- Relator(a)
- Ministro Ribeiro Dantas
- Órgão julgador
- Terceira Seção
- Data do julgamento
- 08/10/2025
- Data de publicação
- 14/10/2025
STJ – Acórdão, Rel. Ministro Ribeiro Dantas, Terceira Seção, j. 08/10/2025, p. 14/10/2025
AGRAVO REGIMENTAL. EMBARGOS DE DIVERGÊNCIA. INADMISSIBILIDADE. DIVERGÊNCIA JURISPRUDENCIAL NÃO CONFIGURADA. AGRAVO REGIMENTAL IMPROVIDO. I. CASO EM EXAME 1. Agravo regimental interposto contra decisão que não admitiu embargos de divergência, sob alegação de existência de divergência jurisprudencial em relação à motivação de decisão de pronúncia e à juntada de documentos estranhos à acusação. II. QUESTÃO EM DISCUSSÃO 2. A questão em discussão consiste em saber se os embargos de divergência são admissíveis quando fundamentados em decisão monocrática e se há efetiva divergência jurisprudencial entre os acórdãos apontados. III. RAZÕES DE DECIDIR 3. Os embargos de divergência são inadmissíveis quando baseados em decisão monocrática, conforme disposto no art. 1.043 do Código de Processo Civil e no art. 266 do Regimento Interno do Superior Tribunal de Justiça, que exigem acórdãos como paradigma. 4. Não há configuração de divergência jurisprudencial, pois o acórdão embargado limitou-se a mencionar os elementos probatórios que consubstanciam materialidade e indícios de autoria, sem excesso de linguagem ou juízo de valor sobre a autoria delitiva. 5. A juntada de informações sobre os antecedentes do acusado pelo assistente da acusação não configura nulidade, conforme precedente desta Corte, inexistindo deliberação colegiada no REsp 1.673.959/RS que pudesse servir como paradigma.

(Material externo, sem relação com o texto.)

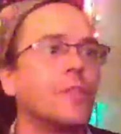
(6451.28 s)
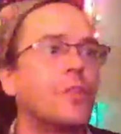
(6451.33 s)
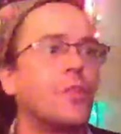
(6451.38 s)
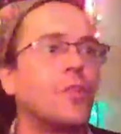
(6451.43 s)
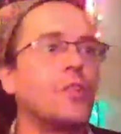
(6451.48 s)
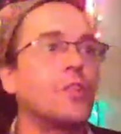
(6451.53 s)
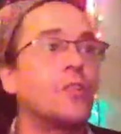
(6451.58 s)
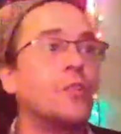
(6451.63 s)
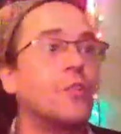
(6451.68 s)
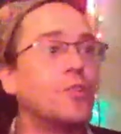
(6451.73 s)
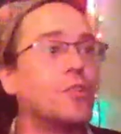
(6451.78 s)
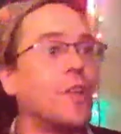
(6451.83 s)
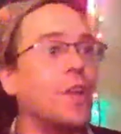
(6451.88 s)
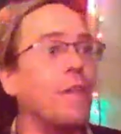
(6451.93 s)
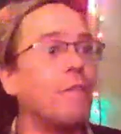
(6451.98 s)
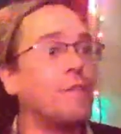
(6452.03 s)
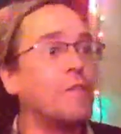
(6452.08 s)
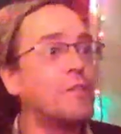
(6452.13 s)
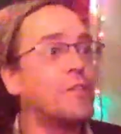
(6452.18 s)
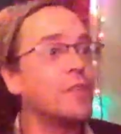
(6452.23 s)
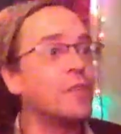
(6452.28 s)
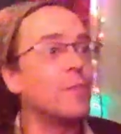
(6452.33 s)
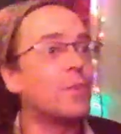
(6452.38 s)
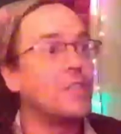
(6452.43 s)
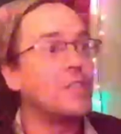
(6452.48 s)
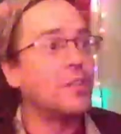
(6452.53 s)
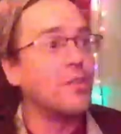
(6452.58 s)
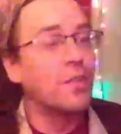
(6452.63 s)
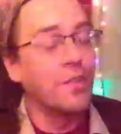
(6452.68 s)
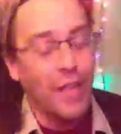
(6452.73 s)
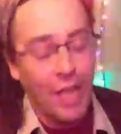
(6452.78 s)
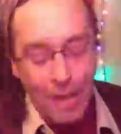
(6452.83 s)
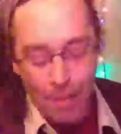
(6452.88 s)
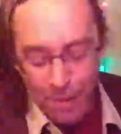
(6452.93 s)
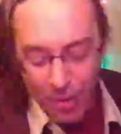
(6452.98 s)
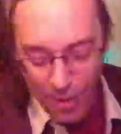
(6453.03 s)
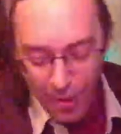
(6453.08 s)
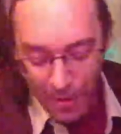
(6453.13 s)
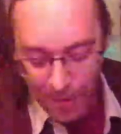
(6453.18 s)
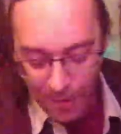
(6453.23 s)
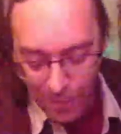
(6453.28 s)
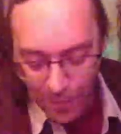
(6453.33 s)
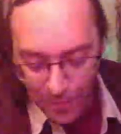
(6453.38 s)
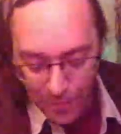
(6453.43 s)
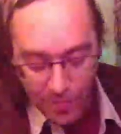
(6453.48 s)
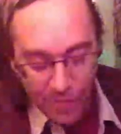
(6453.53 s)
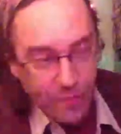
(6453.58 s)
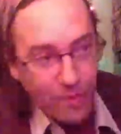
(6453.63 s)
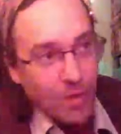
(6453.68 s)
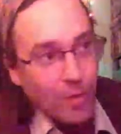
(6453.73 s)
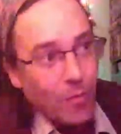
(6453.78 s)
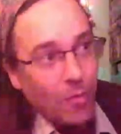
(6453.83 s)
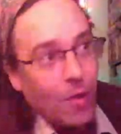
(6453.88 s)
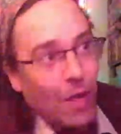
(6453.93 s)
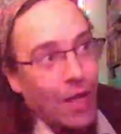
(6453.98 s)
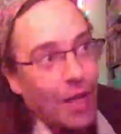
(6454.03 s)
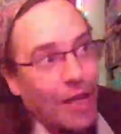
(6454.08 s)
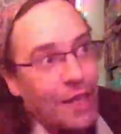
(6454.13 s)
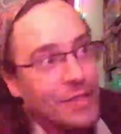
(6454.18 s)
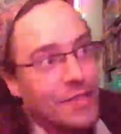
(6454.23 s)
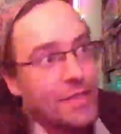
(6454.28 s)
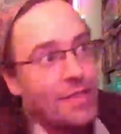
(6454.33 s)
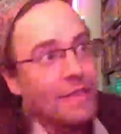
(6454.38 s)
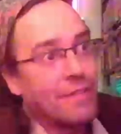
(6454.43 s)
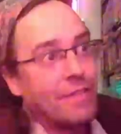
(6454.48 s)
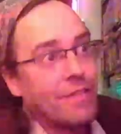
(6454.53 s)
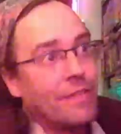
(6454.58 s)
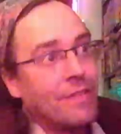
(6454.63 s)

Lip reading: Chris Christopherson was your neighbor. What?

IV. DISPOSITIVO E TESE 6. Agravo regimental improvido. Tese de julgamento: 1. Os embargos de divergência são inadmissíveis quando fundamentados em decisão monocrática, sendo necessário acórdão como paradigma. 2. A decisão de pronúncia que se limita a mencionar elementos probatórios que consubstanciam materialidade e indícios de autoria, sem juízo de valor sobre a autoria delitiva, não caracteriza excesso de linguagem. 3. A juntada de documentos estranhos à acusação não configura nulidade, conforme entendimento consolidado no Superior Tribunal de Justiça. Dispositivos relevantes citados: CPC/2015, art. 1.043, I e § 4º; RISTJ, art. 266. Jurisprudência relevante citada: STJ, AgInt nos EDcl nos EDcl nos EAREsp 2.161.886/RJ, Rel. Min. Raul Araújo, Segunda Seção, julgado em 15.04.2025. (AgRg nos EAREsp n. 2.882.824/GO, relator Ministro Ribeiro Dantas, Terceira Seção, julgado em 8/10/2025, DJEN de 14/10/2025.)